Once the current administration is able to answer all piercing questions concerning the budget drawn for the event, Ghanaian hearts and minds may rest a bit, knowing that all that is planned is indeed in the interest of the nation.
In recent weeks, security has become a major issue in Ghana. Recent reports of robberies and murders naturally makes a substantial number of Ghanaians feel unsafe.
For the government to announce that the budget for the celebration would be diverted towards the acquisition of state of the art equipment for the security agencies, may give Ghanaians a reason to feel safer in the country.
4. Health and Sanitation
Without a shred of doubt, Ghana continues to battle with the issues of health and sanitation. What if the government decides to dedicate Independence Day to a nationwide agenda to rid the country of filth?

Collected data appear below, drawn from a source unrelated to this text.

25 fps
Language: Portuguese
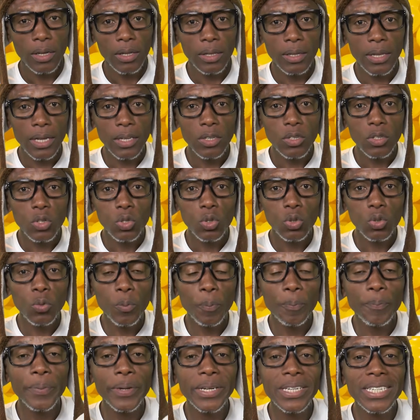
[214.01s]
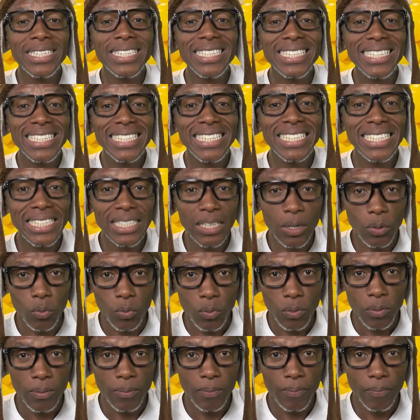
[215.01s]
tem superstição.
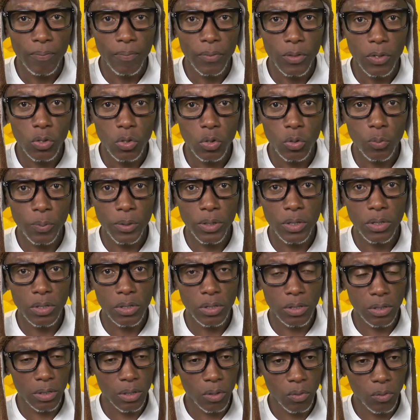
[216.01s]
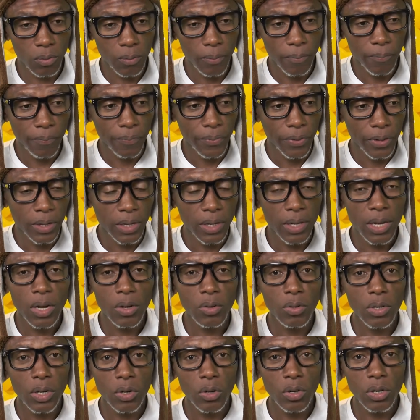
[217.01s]
Superstição que é
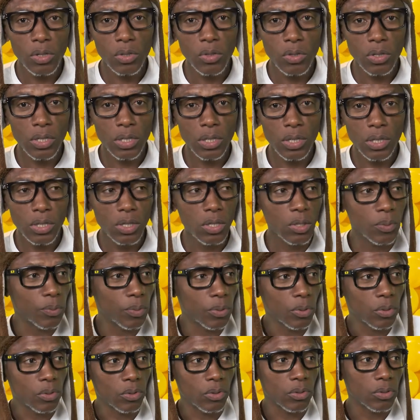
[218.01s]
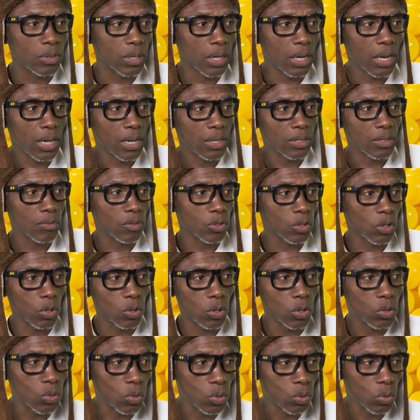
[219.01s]
um negócio de, tipo, sei lá, você vê um
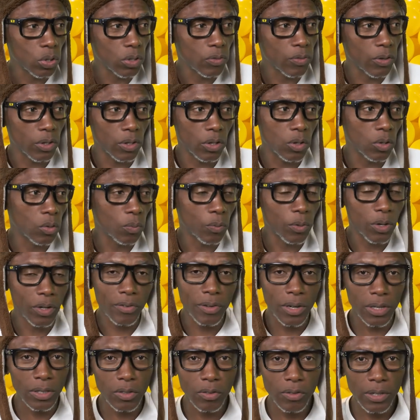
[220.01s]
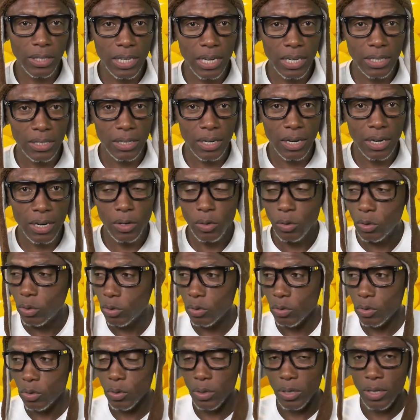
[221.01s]
negócio torto, fala, não, não pode ficar, senão vai dar azar, ou
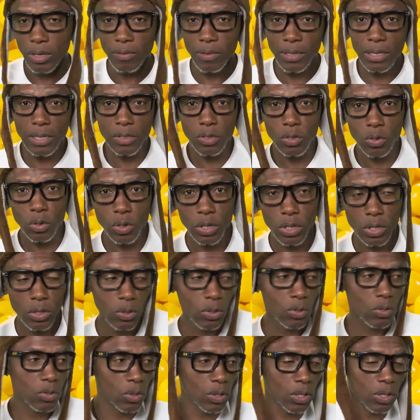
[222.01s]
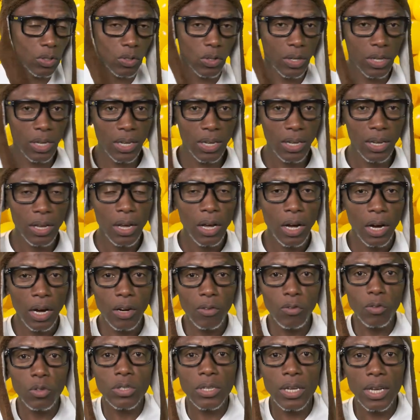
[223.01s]
não sei o que, vai dar sorte, ou não sei o que, não sei o que lá. Ah,
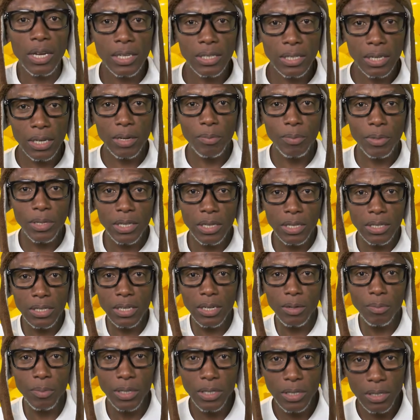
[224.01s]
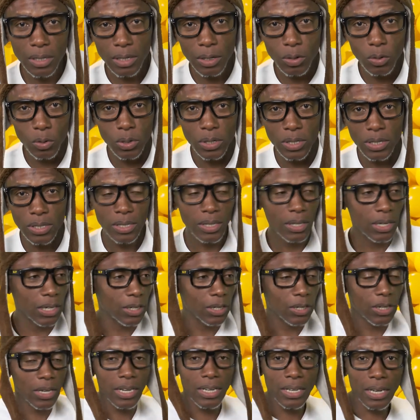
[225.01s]
eu vou sair com essa camisa, com essa camisa coisa.
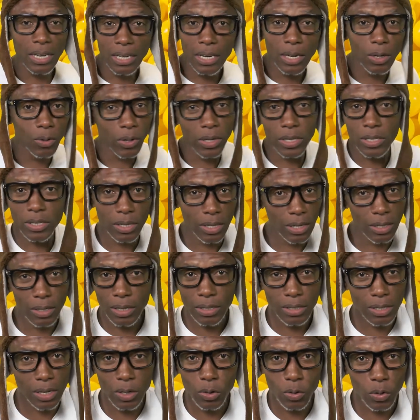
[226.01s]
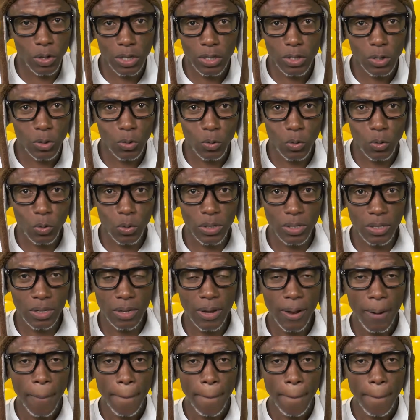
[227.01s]
Ah, é, é, ah não, essa, é, essa não, que essa não coisa.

For several years, school children are tasked with the duty of marching on Independence Day. The outcry raised against their roles often become an annual ritual.
With the onset of the Free Senior High School (SHS) programme, a decision to invest more in the educational sector may be the good news Ghanaians have been waiting for all these years.
Unemployment remains a national challenge to Ghana. An opportunity for qualified people to find the relevant jobs would be a welcome idea.
In that respect, a nationwide strategy to improve the chances of employment of Ghanaians, by providing training and skills development may the welcome relief a cross-section of Ghanaians are craving for.